**WHAT IS EXPECTED**: Word for word and without images, transcribe all of the records.

======

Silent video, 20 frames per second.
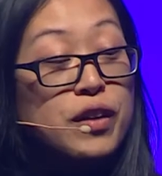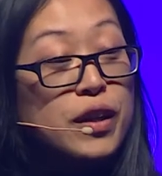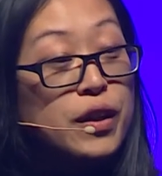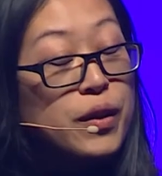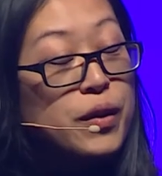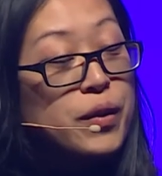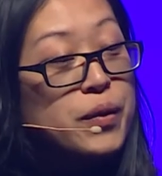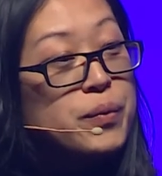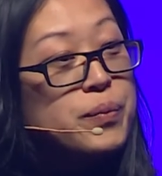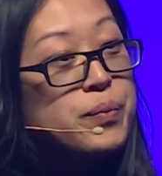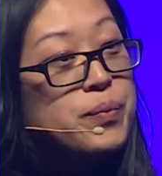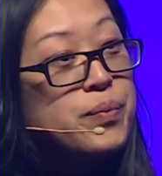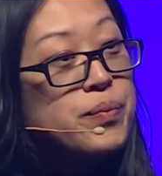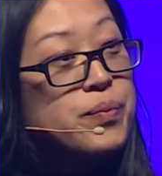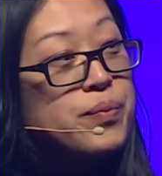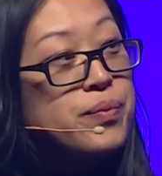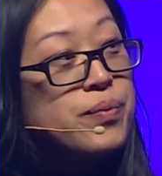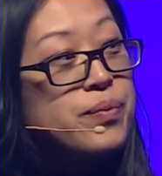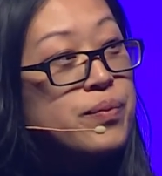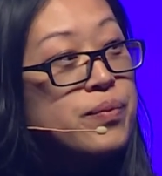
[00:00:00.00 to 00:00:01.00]
I go.
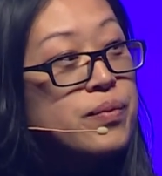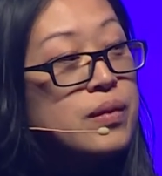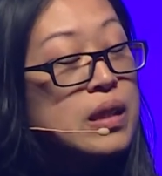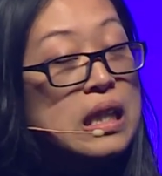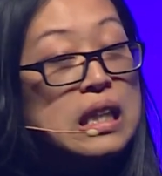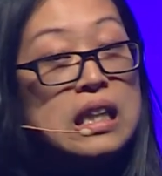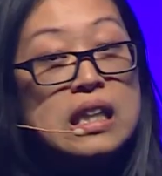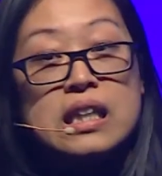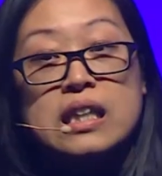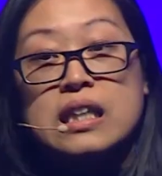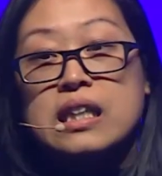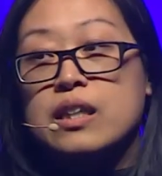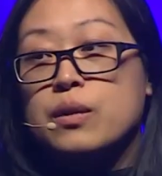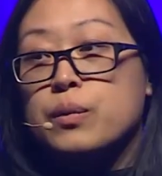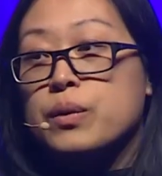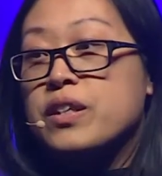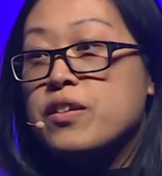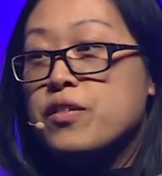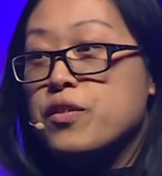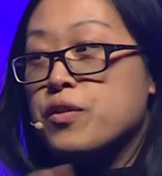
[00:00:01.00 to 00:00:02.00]

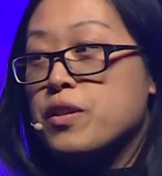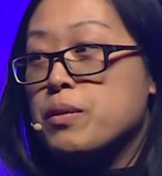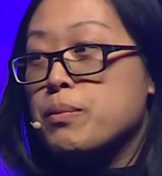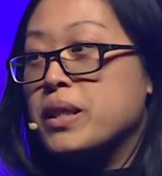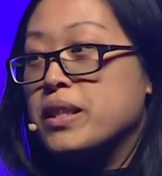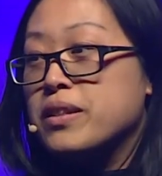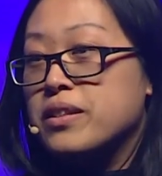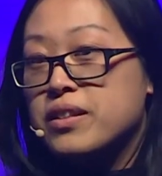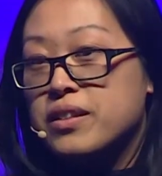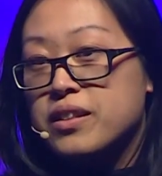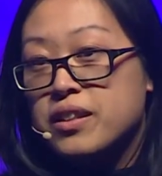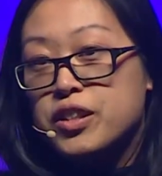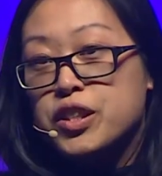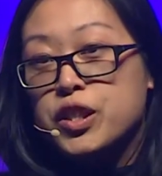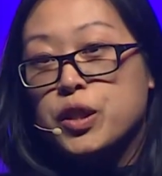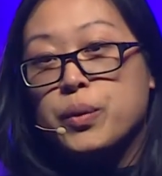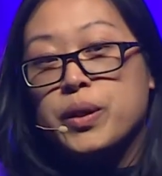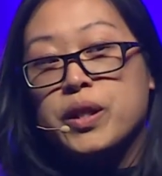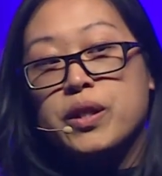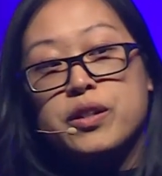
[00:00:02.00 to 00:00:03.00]
Within 3 months, she
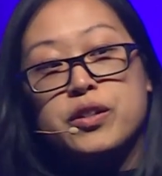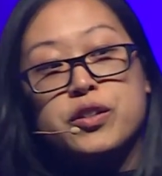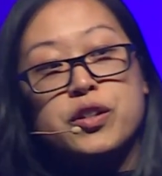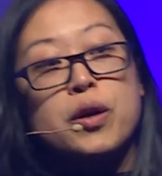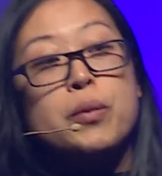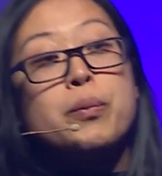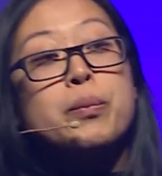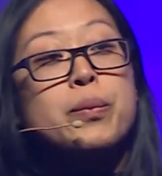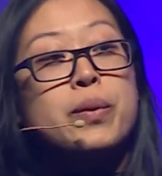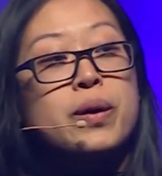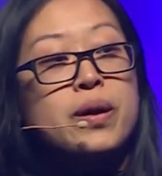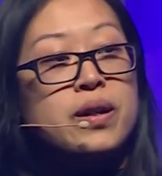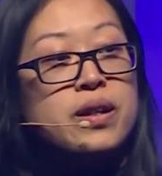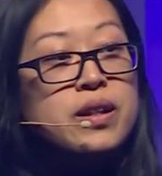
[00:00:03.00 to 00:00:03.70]
quit her job,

======

**ANSWER TO THIS TASK**:
Silent video, 20 frames per second.
[00:00:00.00 to 00:00:01.00]
I go.
[00:00:01.00 to 00:00:02.00]

[00:00:02.00 to 00:00:03.00]
Within 3 months, she
[00:00:03.00 to 00:00:03.70]
quit her job,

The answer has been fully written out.